> _Assignment_: After locating the line that bears "[0:02.50-0:03.00]", restate word for word that line and the rest of the listing to its final line, excluding all pictures.

> _Given records_:
========================================================================

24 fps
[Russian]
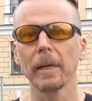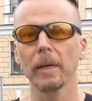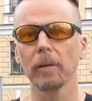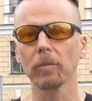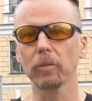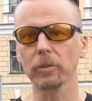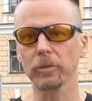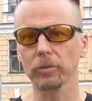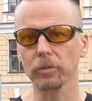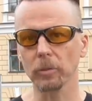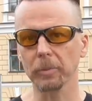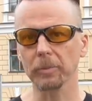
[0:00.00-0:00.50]
И
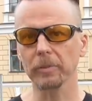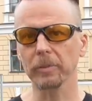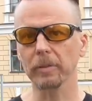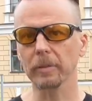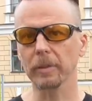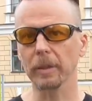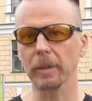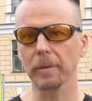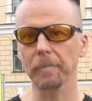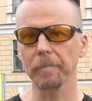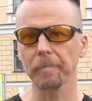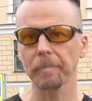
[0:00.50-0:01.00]
вот,
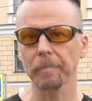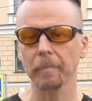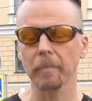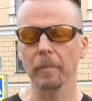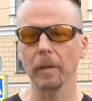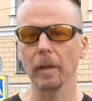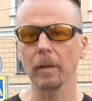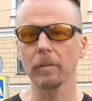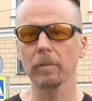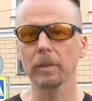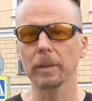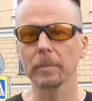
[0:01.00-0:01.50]
собственно,
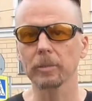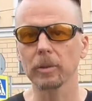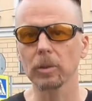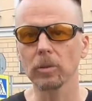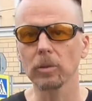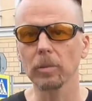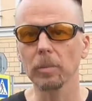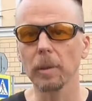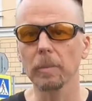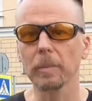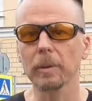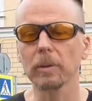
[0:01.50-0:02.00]
в этом же
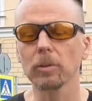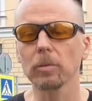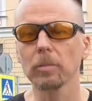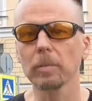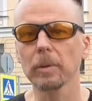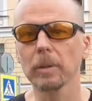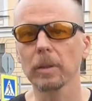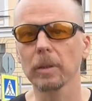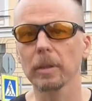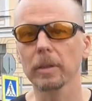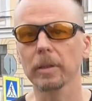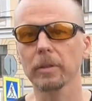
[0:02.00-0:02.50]
доме потом
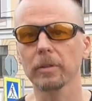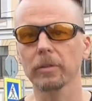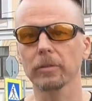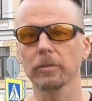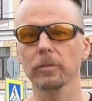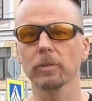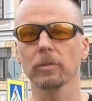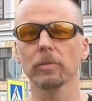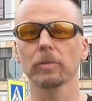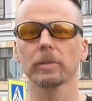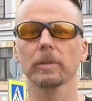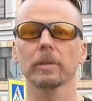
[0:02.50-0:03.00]
было
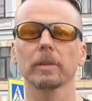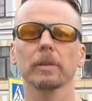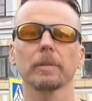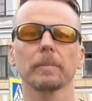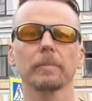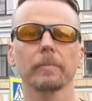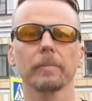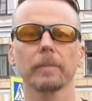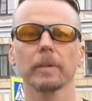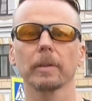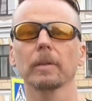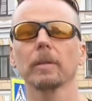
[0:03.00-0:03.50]
организовано
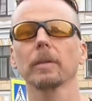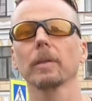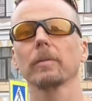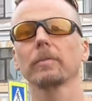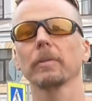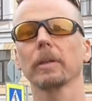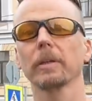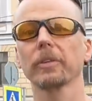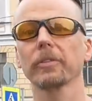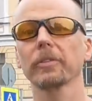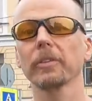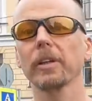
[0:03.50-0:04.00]

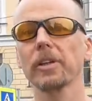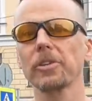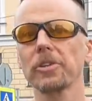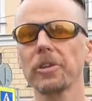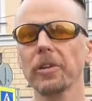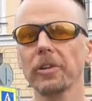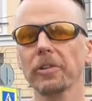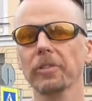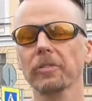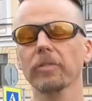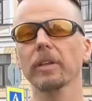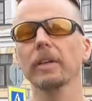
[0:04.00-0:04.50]
главное
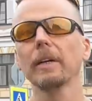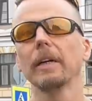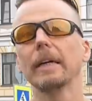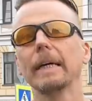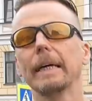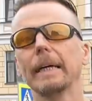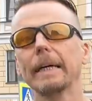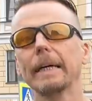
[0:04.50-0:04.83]
казначейство,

========================================================================

> _Result_:
[0:02.50-0:03.00]
было
[0:03.00-0:03.50]
организовано
[0:03.50-0:04.00]

[0:04.00-0:04.50]
главное
[0:04.50-0:04.83]
казначейство,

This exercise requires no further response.